What you give back should be exactly the lines from the one with "[1096.13-1097.03s]" through the end of the data, without the pictures.
(DATA LISTING)
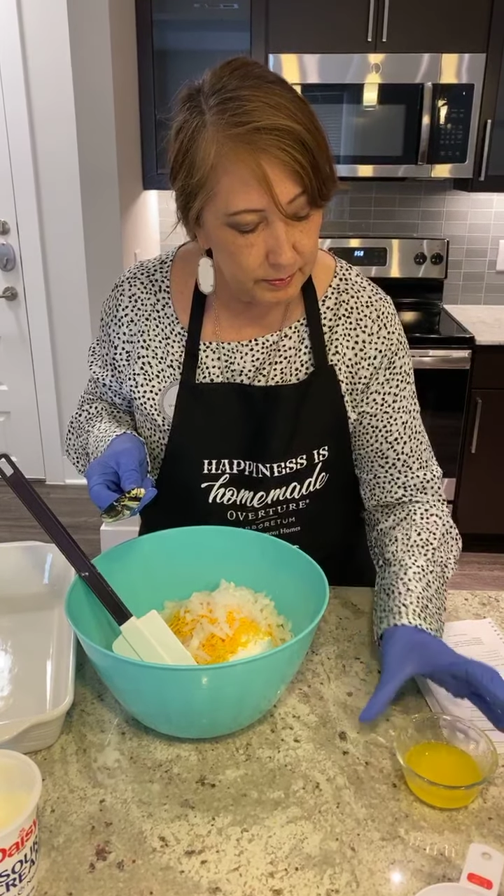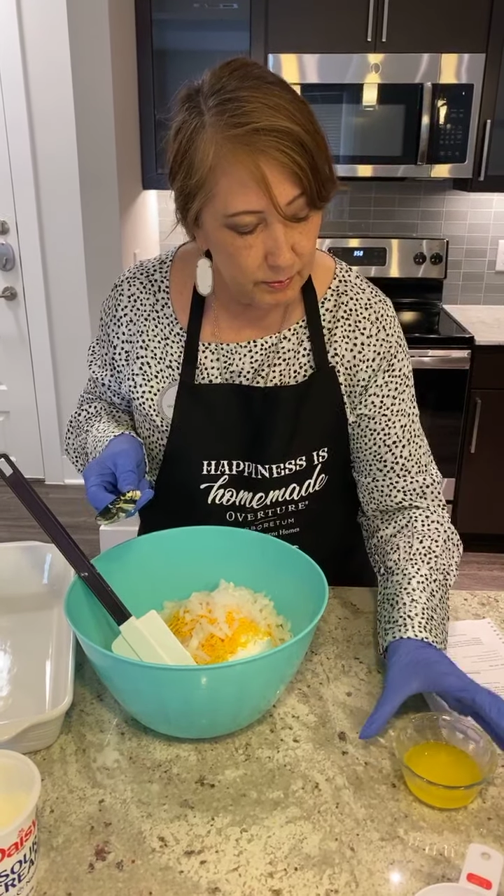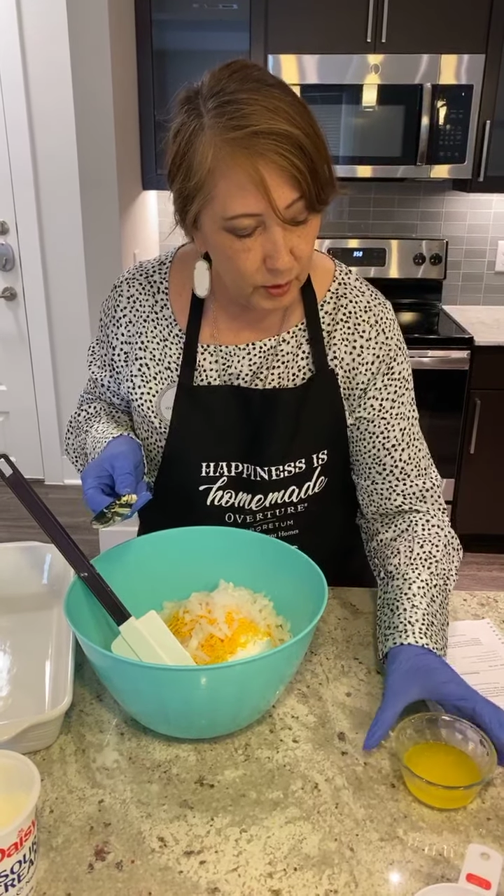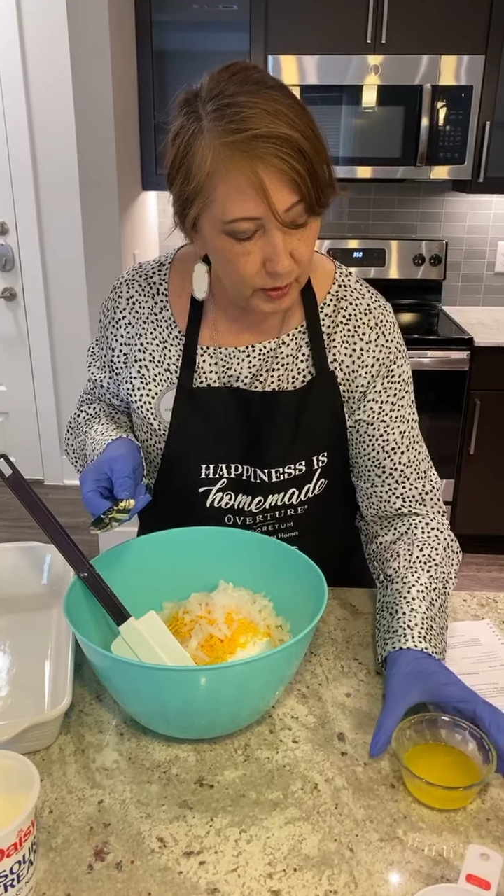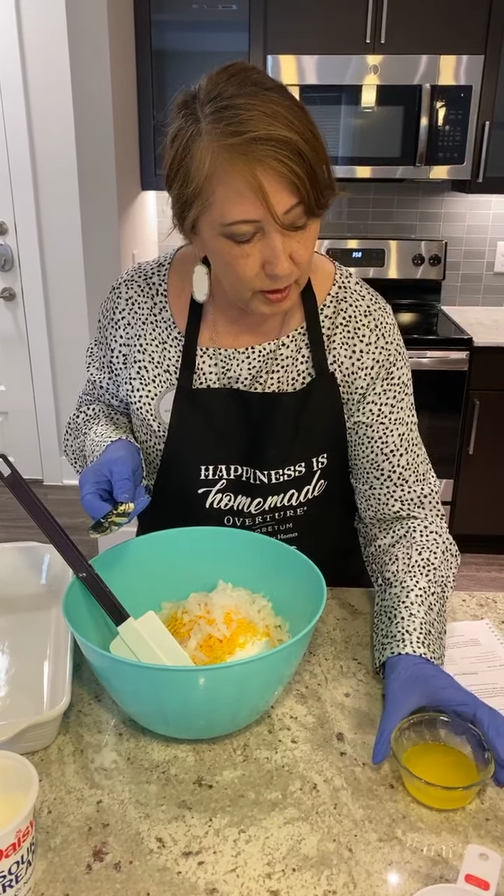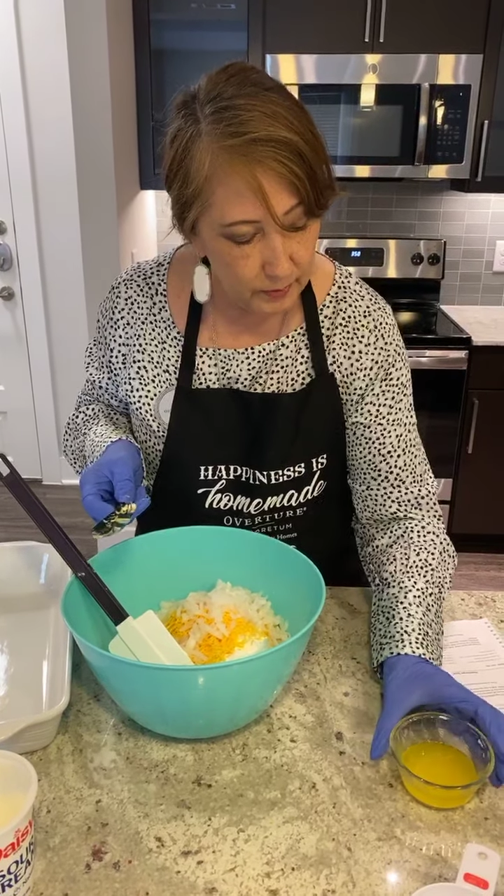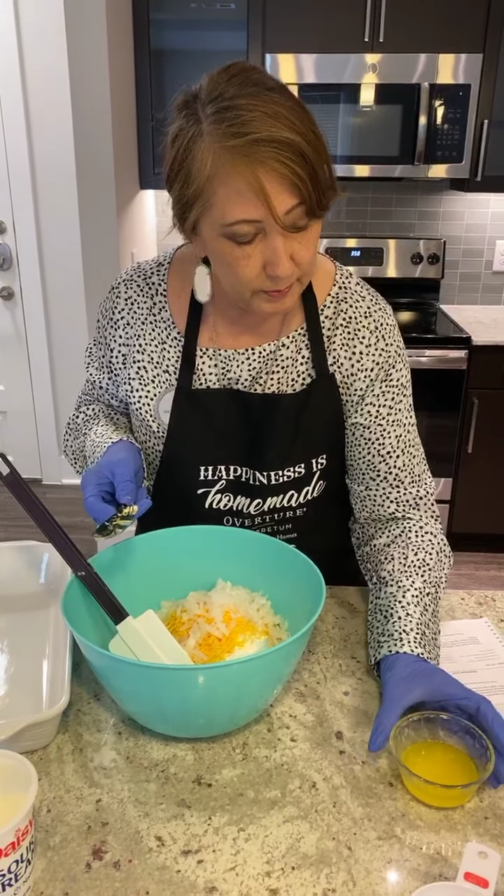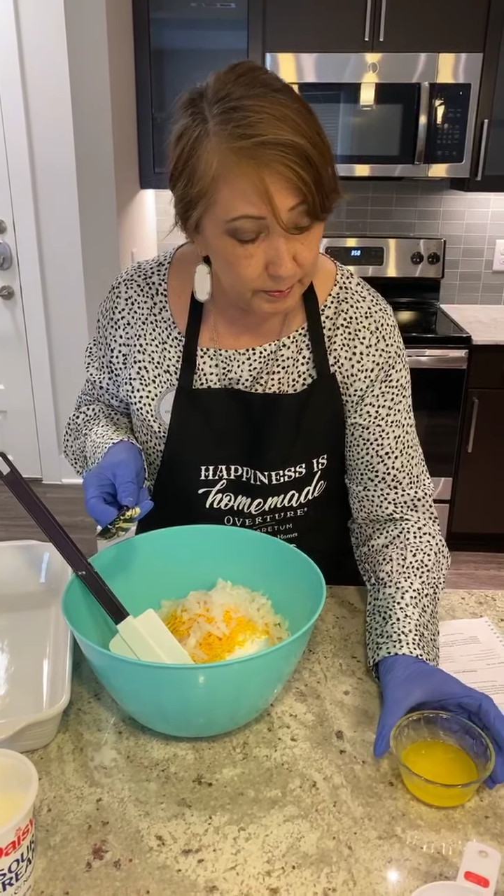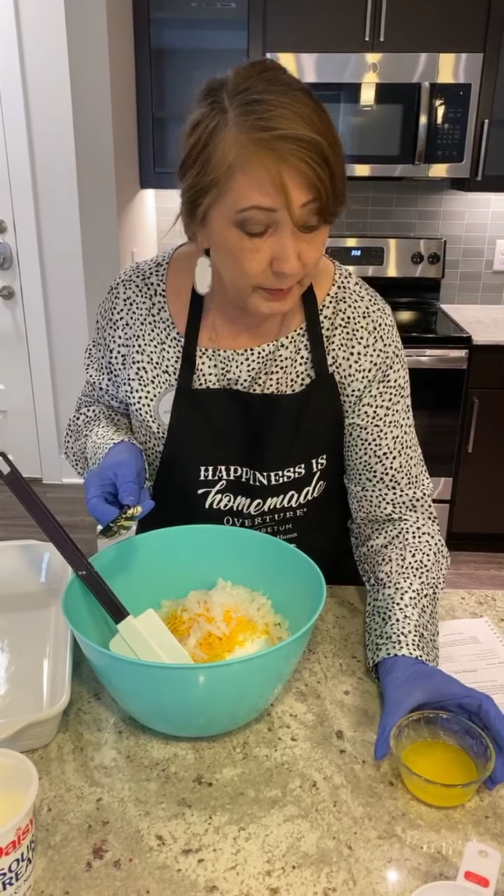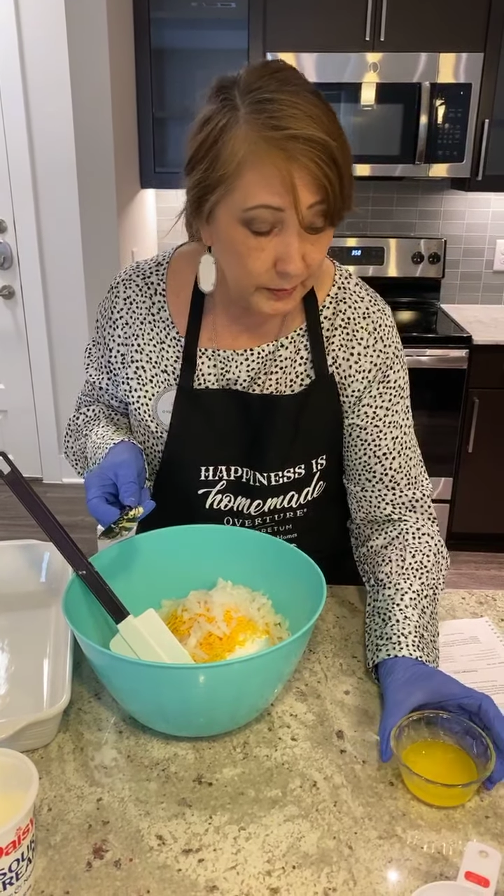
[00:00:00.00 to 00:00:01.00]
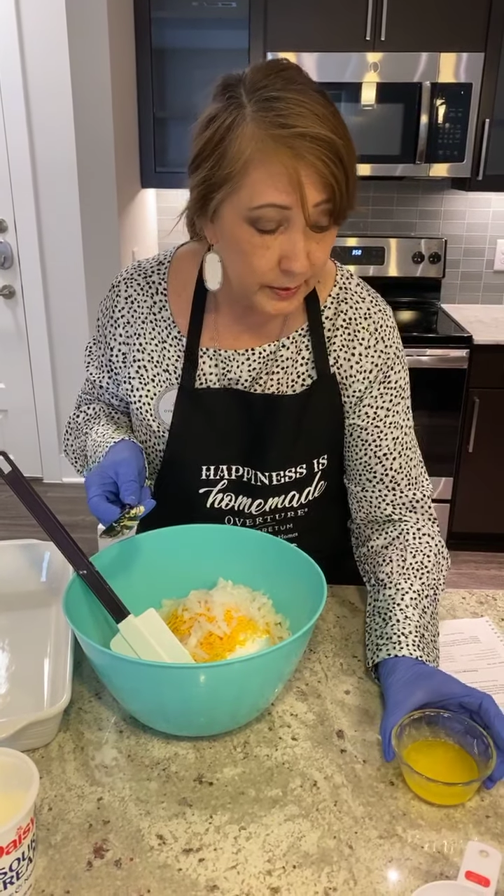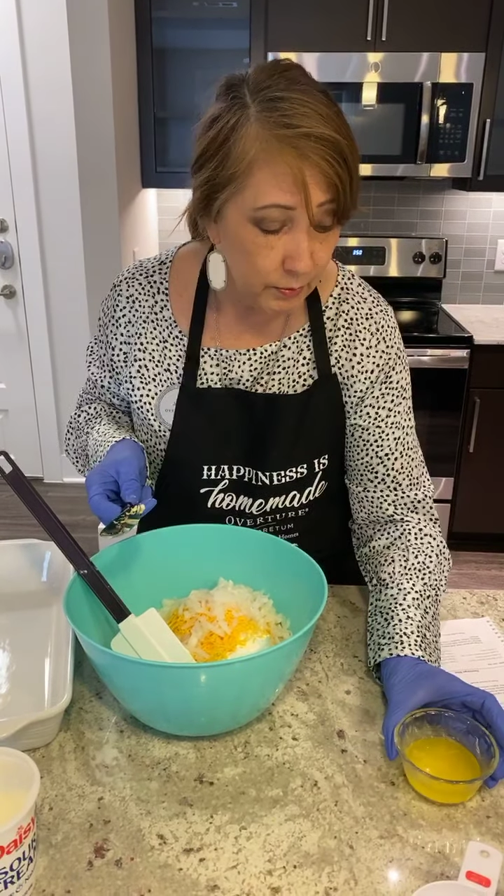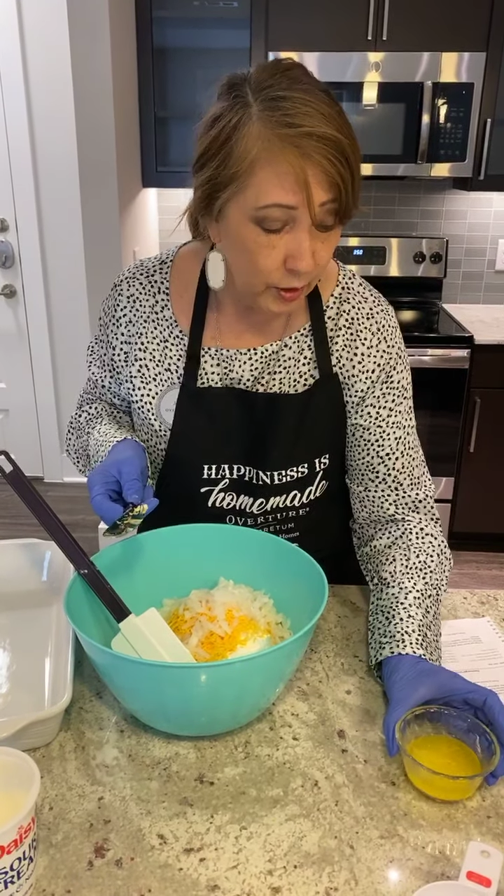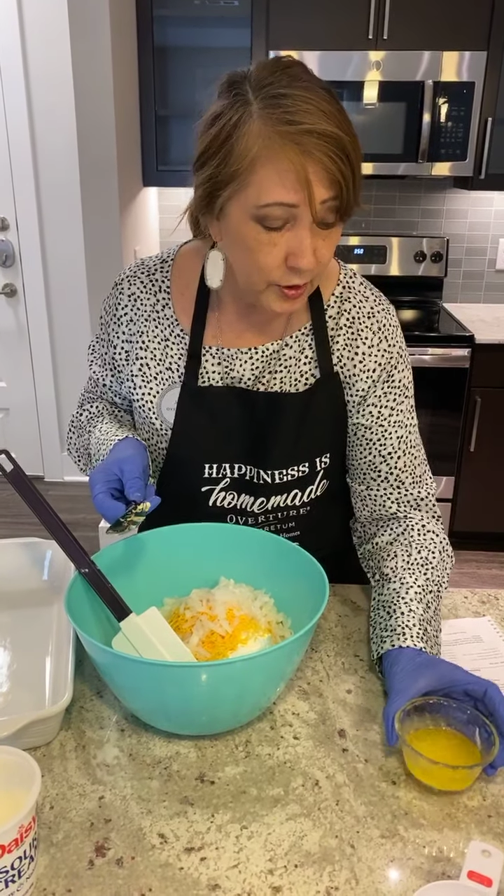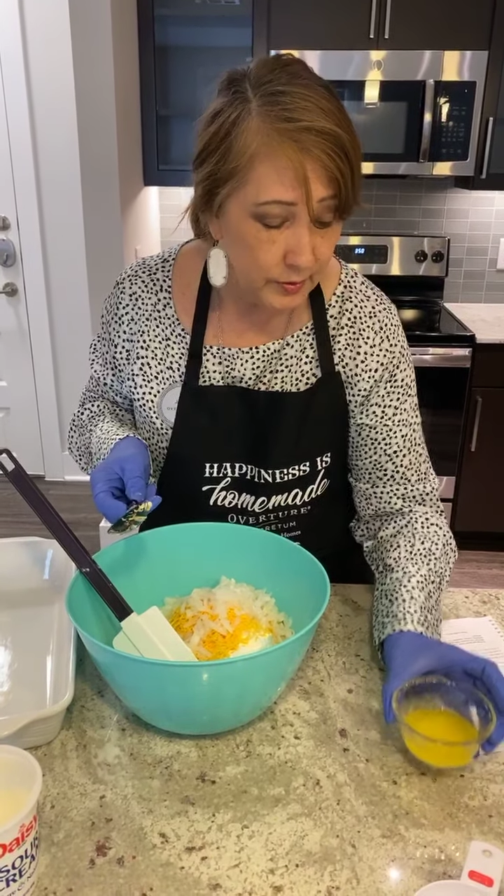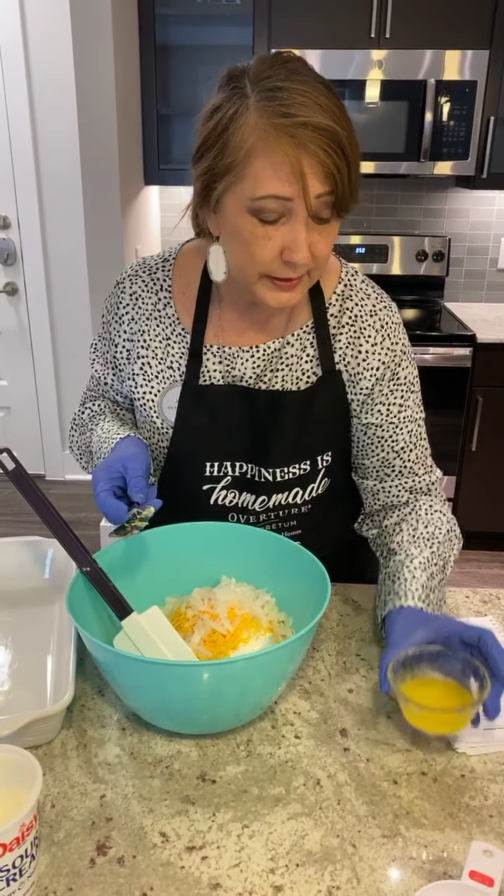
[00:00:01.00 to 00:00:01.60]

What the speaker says: margarine.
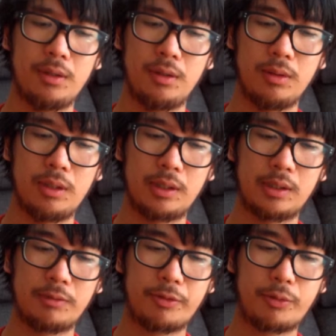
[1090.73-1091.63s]
You know,
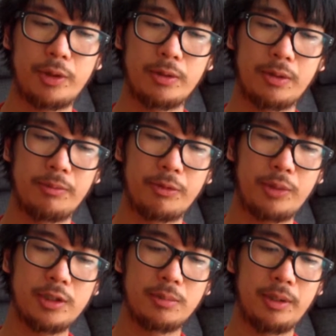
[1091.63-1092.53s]
like for
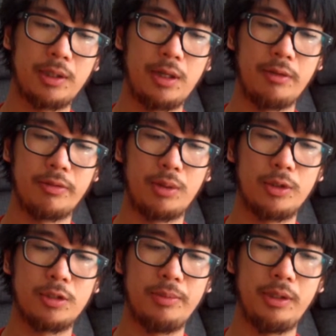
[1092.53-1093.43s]
once in my life, I
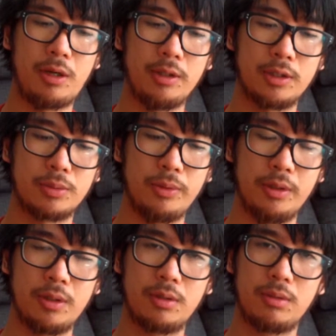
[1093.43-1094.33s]
want to be honest
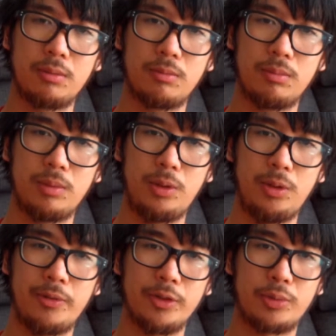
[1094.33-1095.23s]
with
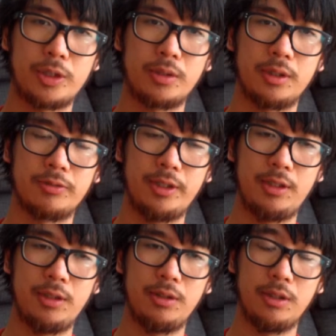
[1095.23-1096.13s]
whoever's watching this
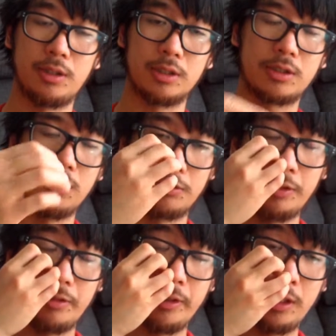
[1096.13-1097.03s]

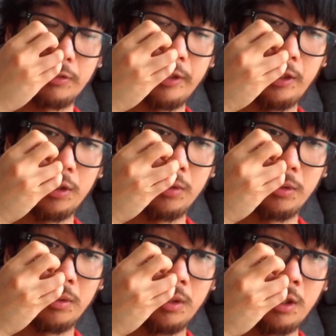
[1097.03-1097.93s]
video, this video
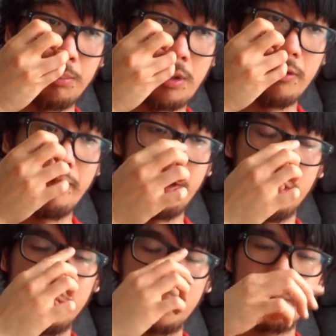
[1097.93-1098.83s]
and my
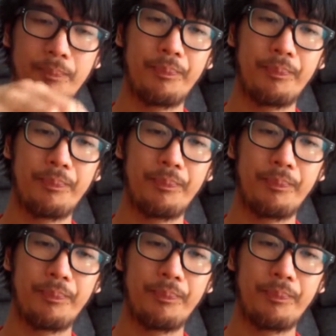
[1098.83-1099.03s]
videos.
(End DATA LISTING)
* [FINISHED TASK]
[1096.13-1097.03s]

[1097.03-1097.93s]
video, this video
[1097.93-1098.83s]
and my
[1098.83-1099.03s]
videos.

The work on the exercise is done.